Mato Grosso ranks firsts among the states of Central-West Brazil in terms of agrarian conflicts. Intensive agricultural modernization since the 1970s has been the main component in the state’s population growth. The improvement of agricultural production to serve the domestic and international markets requires increasingly complex and modern farm machinery, resulting in a decrease in labor demand and intensification of the rural exodus, resulting in underemployment in the informal market and contributing to the chaotic growth of peripheral urban areas and to the increase in social inequalities.18
In addition, the deaths’ characteristics emphasize the relevance of federal highway BR-163 in this context. Highway BR-163 connects municipalities with heavy urban hierarchy and serves as the main farm produce marketing route for Mato Grosso, Brazil’s leading grain-producing state. The development of many municipalities located along the highway resulted from the intense migratory flow toward the state’s agricultural frontier and mining areas.19, 20
Importantly, ecological studies that analyze the association between social, economic, and/or environmental factors and outcomes with multiple causes can have their results influenced by the definition of geographical scale, data aggregation unit, and target analytical period. It is thus possible to obtain diverse associations between the variables, depending on the respective geographical scale.21
This study analyzed secondary data, so it was not possible to rule out errors in the completion of death certificates, information in data sources, or data insertion in the Mortality Information System (SIM). Another limitation was the unavailability of current data for some of the explanatory variables: with the delay in the Population Census originally scheduled for 2020, some data may not be totally trustworthy in relation to the target period.
However, the study’s main limitation proved necessary to explore new methodological strategies: the analysis of rare events and/or small units of analysis. The study thus displays the potential of the methodological choices and their applicability, given the tools’ availability and the highly similar context found in different regions of Brazil and other countries.

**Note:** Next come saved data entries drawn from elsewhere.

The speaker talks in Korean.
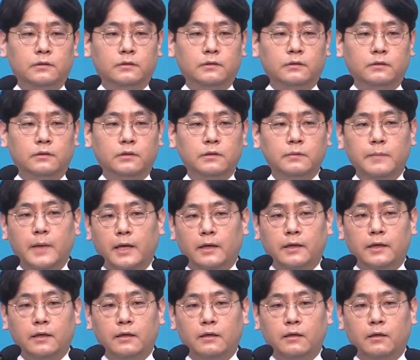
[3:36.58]
이
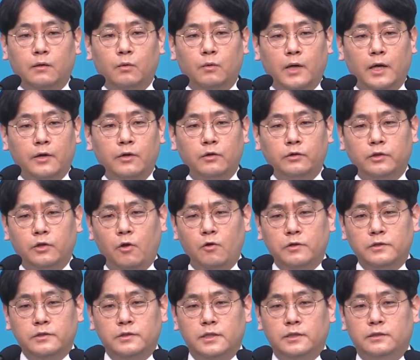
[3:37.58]
말에 과연
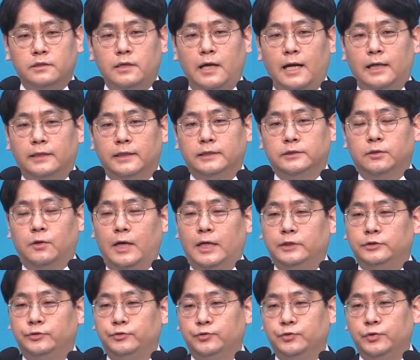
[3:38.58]
형제들 안에서 할
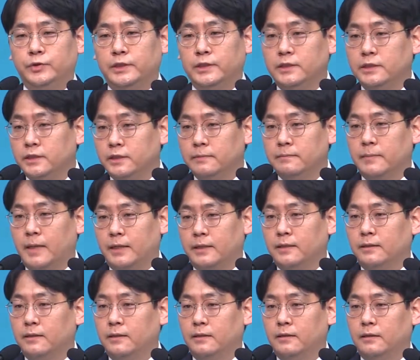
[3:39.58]
수 있는
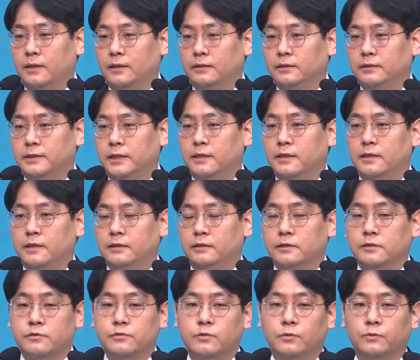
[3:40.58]
말인가라는 생각이
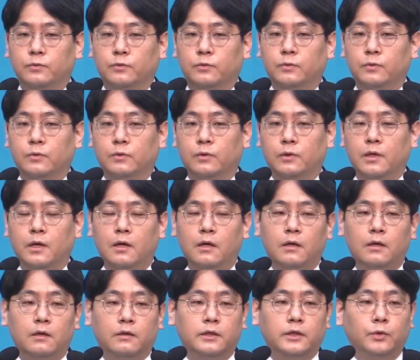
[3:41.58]
들 정도로
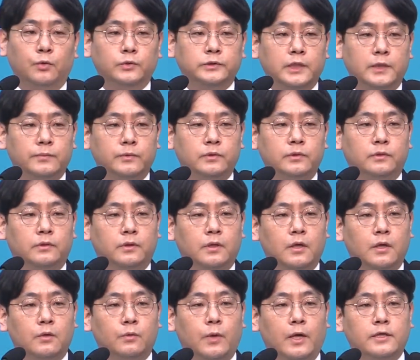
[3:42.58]
이 요셉은
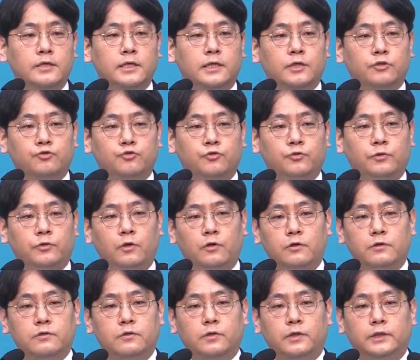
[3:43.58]
굉장히
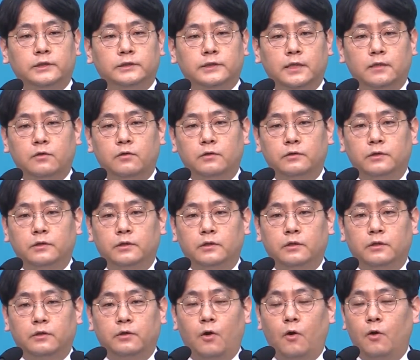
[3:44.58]
충격적인 사건을
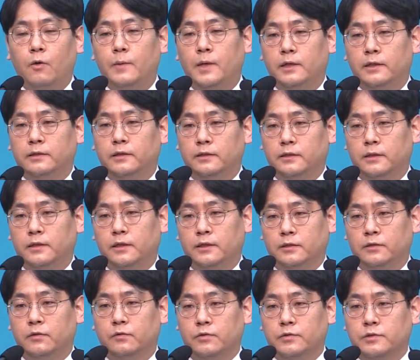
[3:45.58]
경험하게
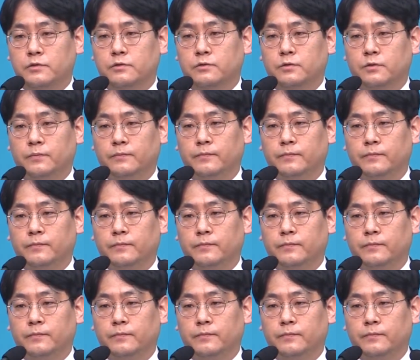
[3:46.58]
된다라는 것이죠.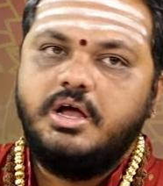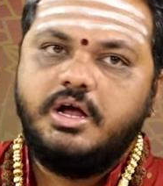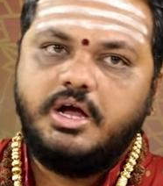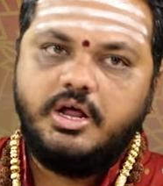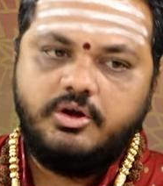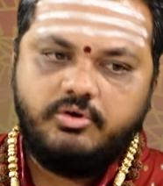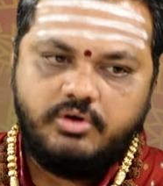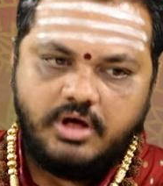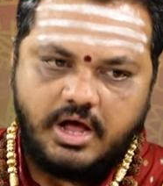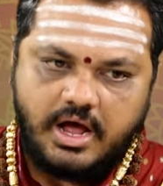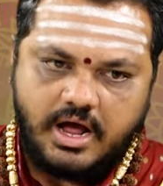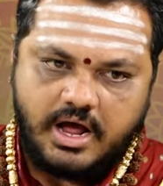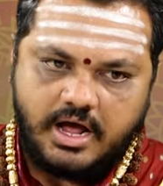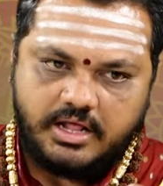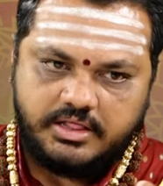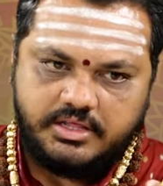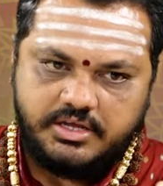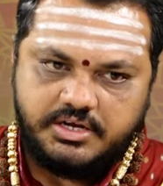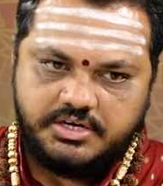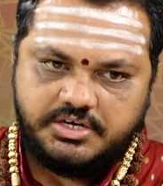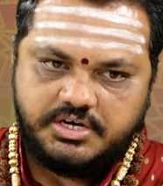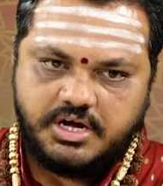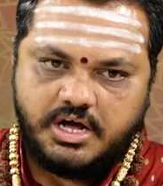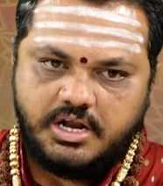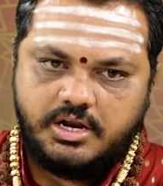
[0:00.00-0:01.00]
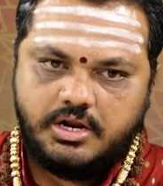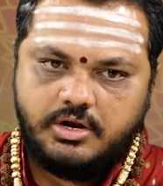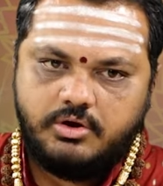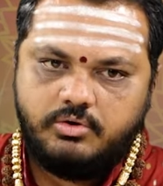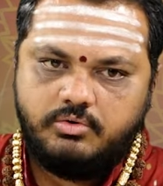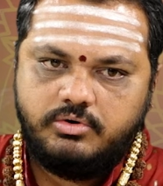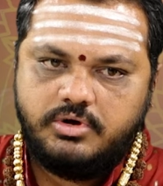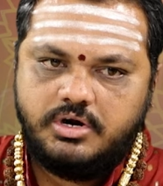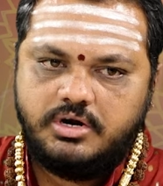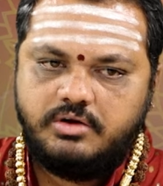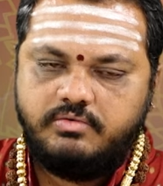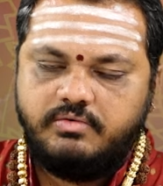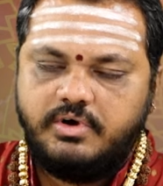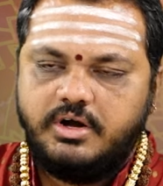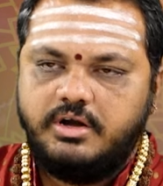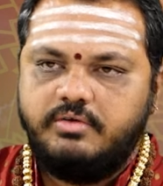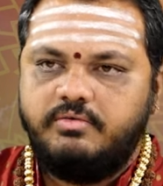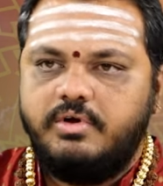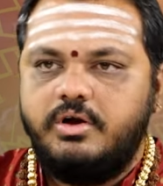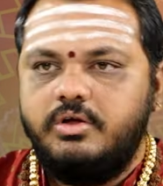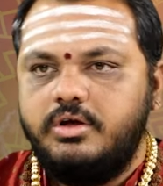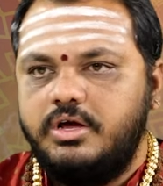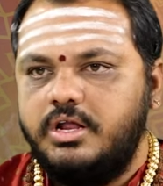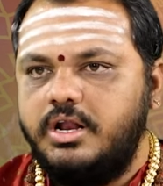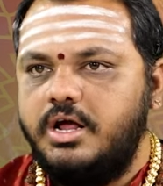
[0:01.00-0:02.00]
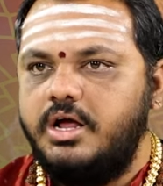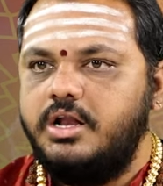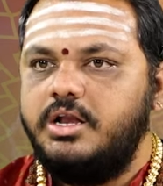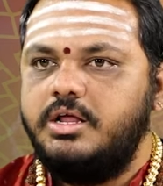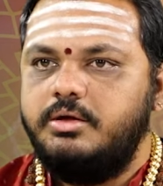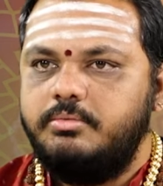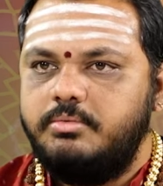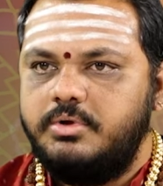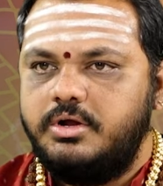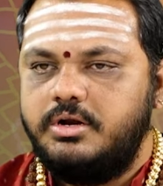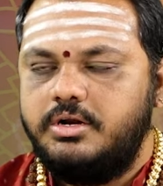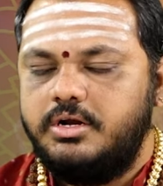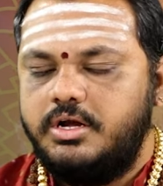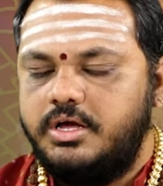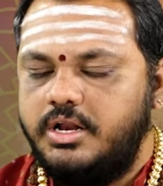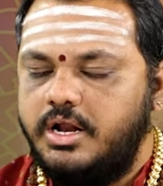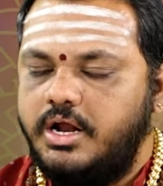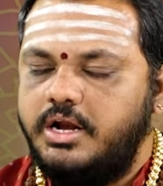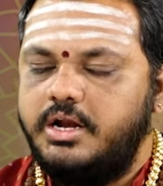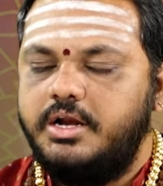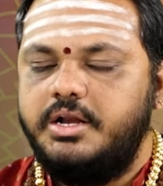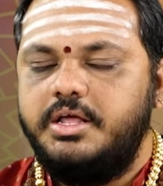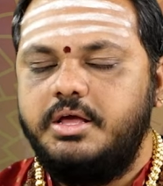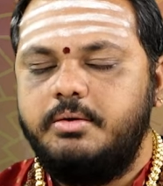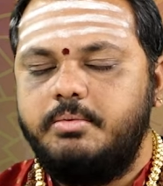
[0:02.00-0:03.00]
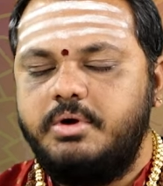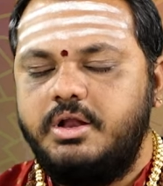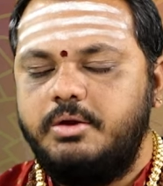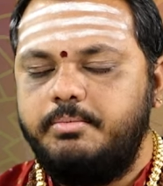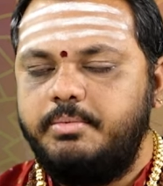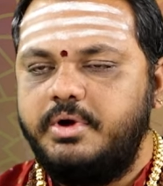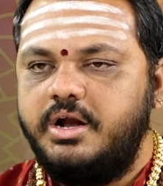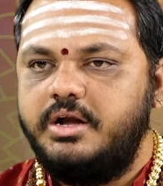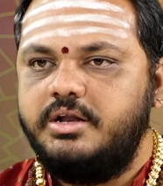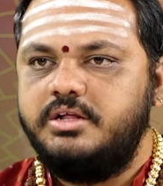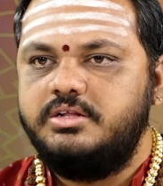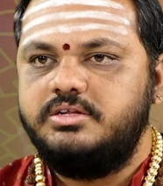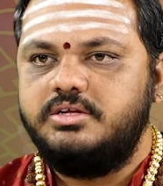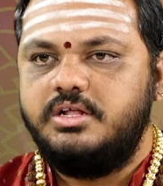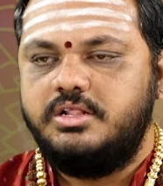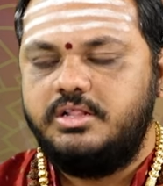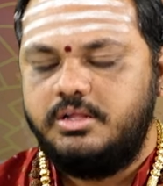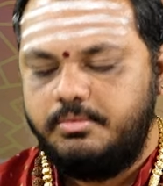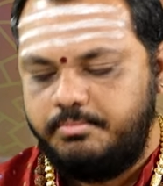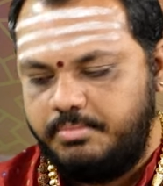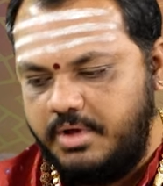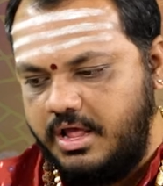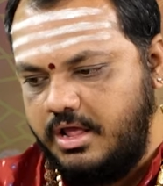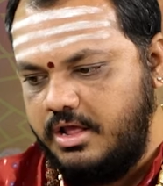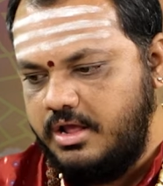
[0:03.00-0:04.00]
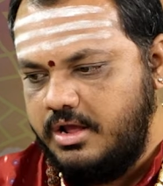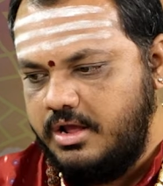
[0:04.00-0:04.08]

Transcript: కనుక ఆ దేశాలలో ఉన్నటువంటి వాళ్ళు గ్రహ నియమాలు గ్రహణ నియమాలు పాటించాలి తప్పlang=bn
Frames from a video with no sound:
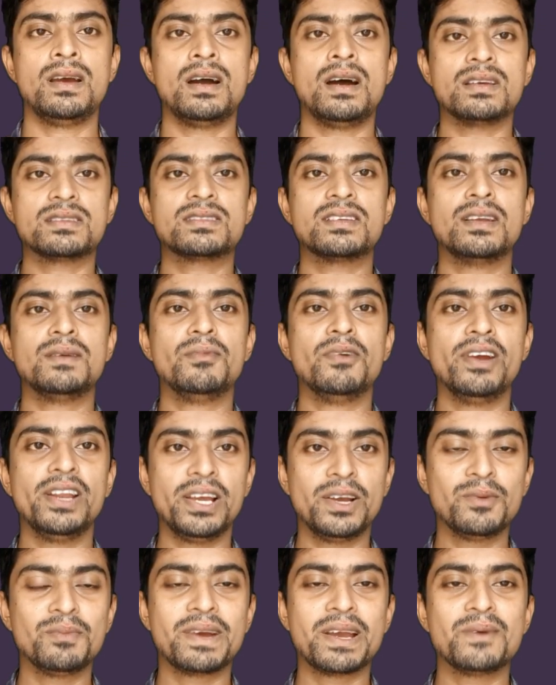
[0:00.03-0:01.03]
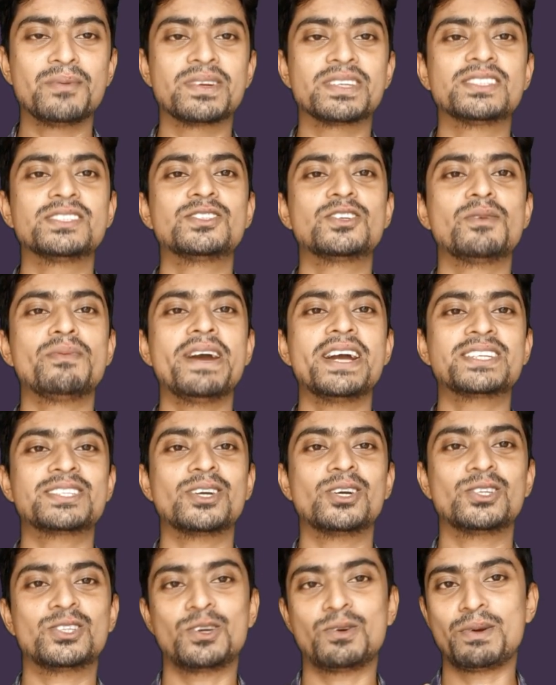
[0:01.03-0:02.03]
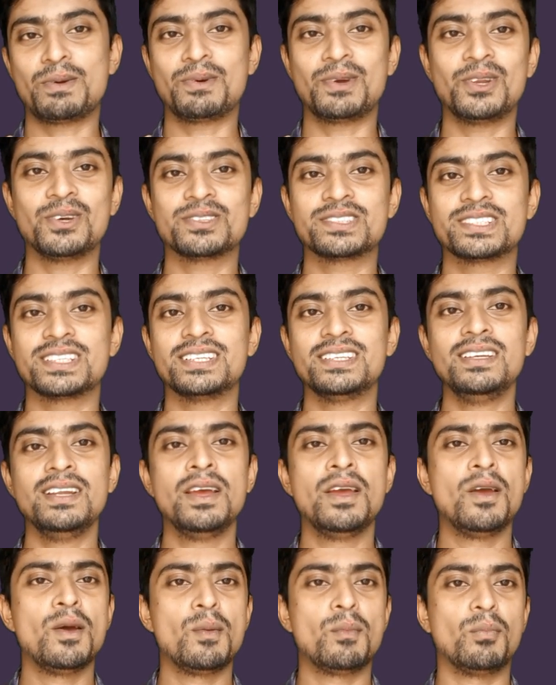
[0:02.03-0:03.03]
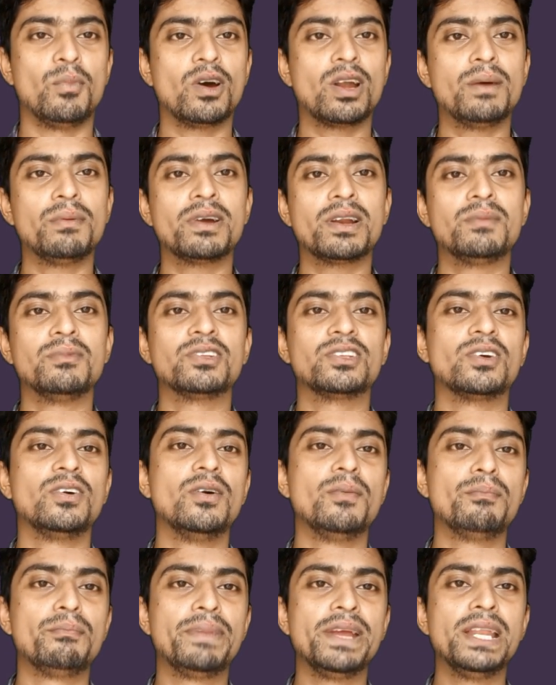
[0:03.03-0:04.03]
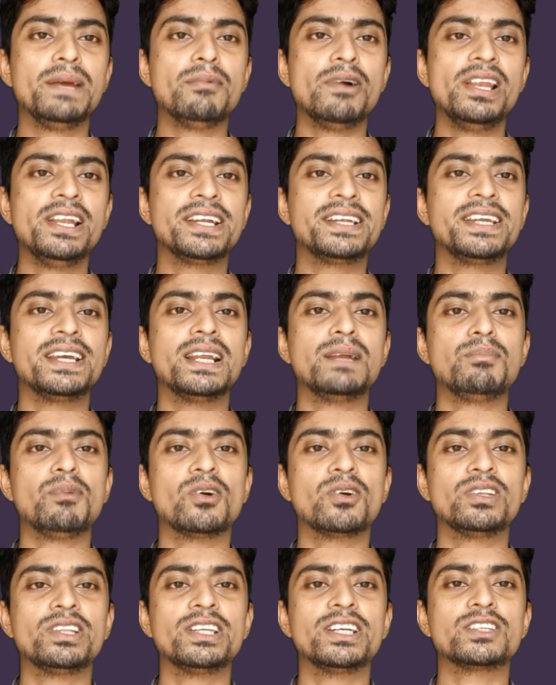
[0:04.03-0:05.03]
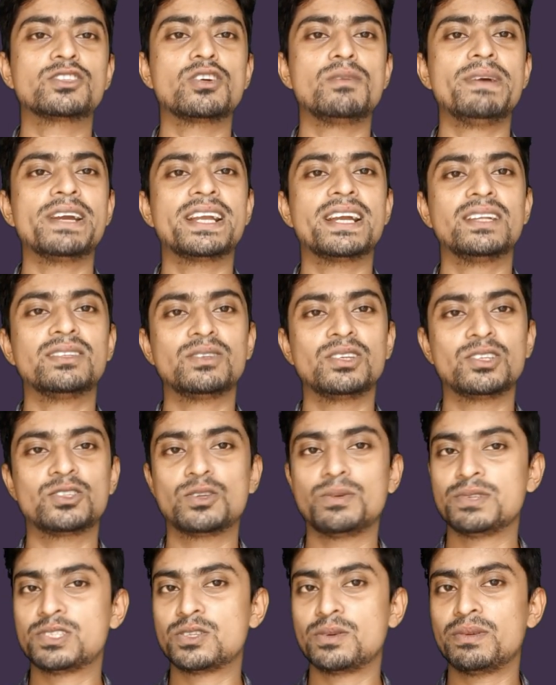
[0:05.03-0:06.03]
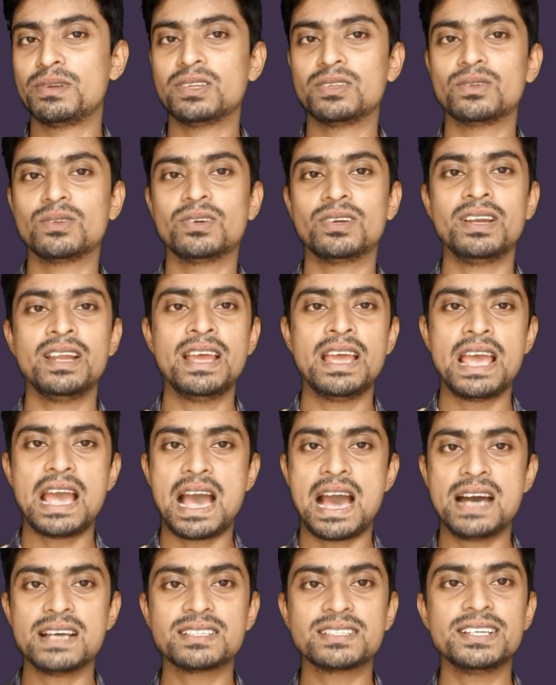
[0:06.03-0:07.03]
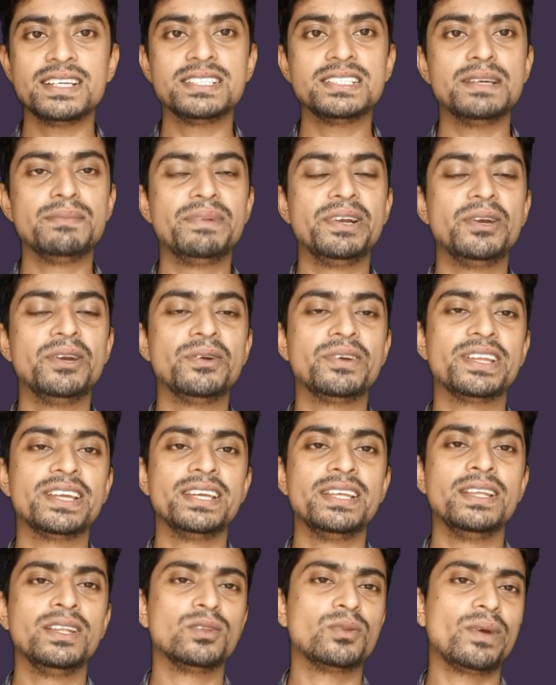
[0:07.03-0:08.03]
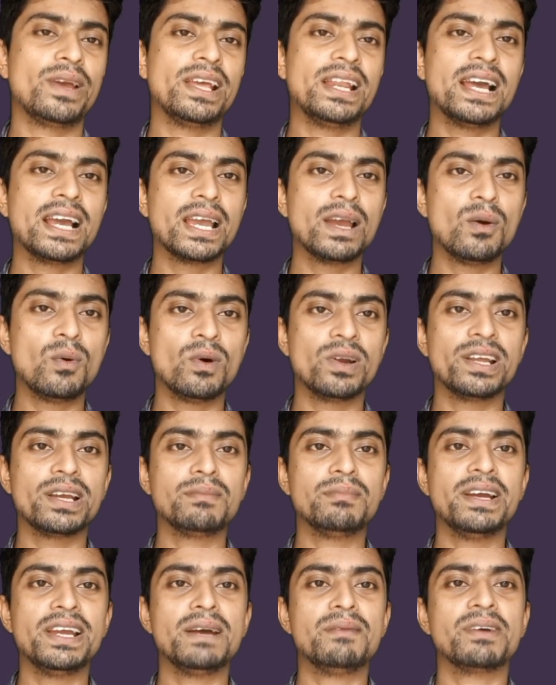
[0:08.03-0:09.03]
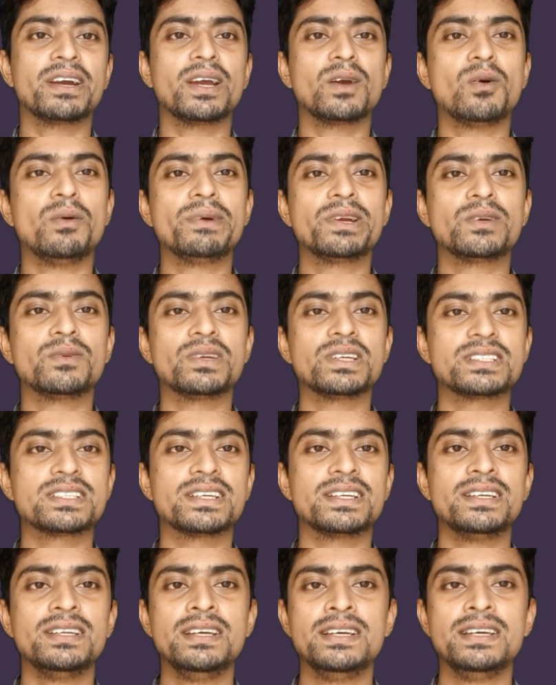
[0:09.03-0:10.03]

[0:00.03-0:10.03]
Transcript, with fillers: আসসালামু আলাইকুম কেমন আছেন সবাই আশা করি সবাই ভালো আছেন বরাবরের মতো বিনিময় ইলেকট্রিক্যালের পক্ষ থেকে সবাইকে আন্তরিক শুভেচ্ছা অভিনন্দন আজকের যে ভিডিওটি তো এর আগে অনেক ভাই আমাকে কমেন্ট করেছেন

Considering the characteristics of these deaths in the state (from external causes, especially traffic accidents),12 the combination of the set of explanatory variables makes epidemiological sense, since some 60% of the population in Mato Grosso lives more than two hours from the closest reference hospital for trauma, which is more than the maximum time for accessing treatment services in complex cases, thus potentially decreasing the likelihood of victims’ recovery from accidents and assaults.22
Given the high proportion of avoidable deaths in the age groups analyzed here12, the identification of associations between avoidable mortality and social determinants of health corroborates the need for multisector interventions. The analysis of the magnitude of these associations in each location allows the development of more targeted strategies, better resource allocation, and more satisfactory results with the reduction of social inequities that contribute to deaths in children and adolescents.
Authors’ contributions
All the authors contributed to the research project’s design, data analysis and interpretation, writing of the article and relevant critical revision of the intellectual content, and approval of the final version for publication.